FICO Data Shows Credit Card Fraud Rising in Germany

  • Payments
  • 07.05.2015 01:00 am
  • 17 percent increase in credit card fraud losses observed in a sample of 7.5 million cards
  • Total card purchases rose just 5 percent
  • 70 percent of card fraud was card-not-present, 80 percent was cross-border

New analysis from FICO, the predictive analytics and decision management company, shows that credit card fraud increased last year in Germany. In a sample of 7.5 million active cards issued in Germany, FICO found that losses due to fraud increased by 17 percent in the year from October 2013 to September 2014, compared to the previous year. This growth outstripped the growth in total card purchases, which rose just 5 percent. The number of successful fraudulent attempts rose by as much as 30 percent, while total authorized transactions rose just 8 percent.
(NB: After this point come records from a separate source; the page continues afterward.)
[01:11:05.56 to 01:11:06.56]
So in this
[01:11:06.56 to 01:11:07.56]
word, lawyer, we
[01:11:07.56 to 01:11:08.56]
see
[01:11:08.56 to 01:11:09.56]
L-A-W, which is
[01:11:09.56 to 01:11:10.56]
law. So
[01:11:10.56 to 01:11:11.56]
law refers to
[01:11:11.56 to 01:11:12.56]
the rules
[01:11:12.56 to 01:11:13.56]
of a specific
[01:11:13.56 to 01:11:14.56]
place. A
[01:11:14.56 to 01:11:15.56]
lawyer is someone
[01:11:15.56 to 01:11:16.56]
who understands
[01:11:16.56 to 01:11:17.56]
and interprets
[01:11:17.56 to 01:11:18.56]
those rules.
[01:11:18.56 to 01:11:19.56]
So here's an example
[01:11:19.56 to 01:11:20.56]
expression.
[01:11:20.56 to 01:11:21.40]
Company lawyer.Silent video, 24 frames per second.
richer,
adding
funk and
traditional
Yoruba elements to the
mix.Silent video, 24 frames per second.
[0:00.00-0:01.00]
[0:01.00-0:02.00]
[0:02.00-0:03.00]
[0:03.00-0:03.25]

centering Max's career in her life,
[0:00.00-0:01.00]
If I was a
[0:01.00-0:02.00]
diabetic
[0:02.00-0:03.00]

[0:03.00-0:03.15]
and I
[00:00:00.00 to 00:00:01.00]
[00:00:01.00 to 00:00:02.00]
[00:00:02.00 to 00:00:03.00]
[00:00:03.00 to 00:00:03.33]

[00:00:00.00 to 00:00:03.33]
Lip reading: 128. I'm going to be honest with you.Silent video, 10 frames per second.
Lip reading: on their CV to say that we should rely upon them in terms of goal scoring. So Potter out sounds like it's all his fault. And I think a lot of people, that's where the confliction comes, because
"All in all, fraud in Germany is running at a low level," said Martin Warwick, FICO's fraud chief in Europe. "On the 270 million transactions we studied, fraud accounts for just 0.07 percent of transactions, and fraud losses represent just 0.1 percent of total sales. But the rate at which fraud is increasing is high, and warrants renewed attention from issuers."

Warwick considers it significant that the number of fraudulent transactions rose faster than fraud losses, which means the average loss per incident is lower. "Criminals are constantly adapting their strategies," Warwick said. "It looks as if they are targeting transactions in smaller amounts, presumably because they think it is easier to avoid counterfeit transactions being detected."

Online and Cross-Border Fraud Dominate

The twin trends driving card fraud higher were card-not-present (CNP) fraud, which includes online card purchases, and cross-border card fraud. CNP fraud accounted for around 70 percent of the card fraud seen in the FICO sample, and cross-border fraud accounted for 80 percent. (Many incidents were CNP and cross-border.) While most German-issued cards have chips, chip transactions (such as at a retailer's card reader) accounted for only 10 percent of the fraud.

"These figures reflect two important insights," Warwick said. "Firstly, the introduction of chip-based cards is an important part of combating fraud. But it's not enough — because CNP transactions don't rely on physical card security measures, that is where the criminals are going. The industry needs to adopt the latest analytics to detect fraud in CNP transactions, and be even more rigorous around data security, as today's data theft is tomorrow's fraud."

Criminals favored travel-related purchases in the sample analyzed. Travel agencies and tour operators (16.1 percent), airlines in general (4.5 percent), as well as hotels and other accommodation (3.1 percent) all together report around one quarter of fraud losses.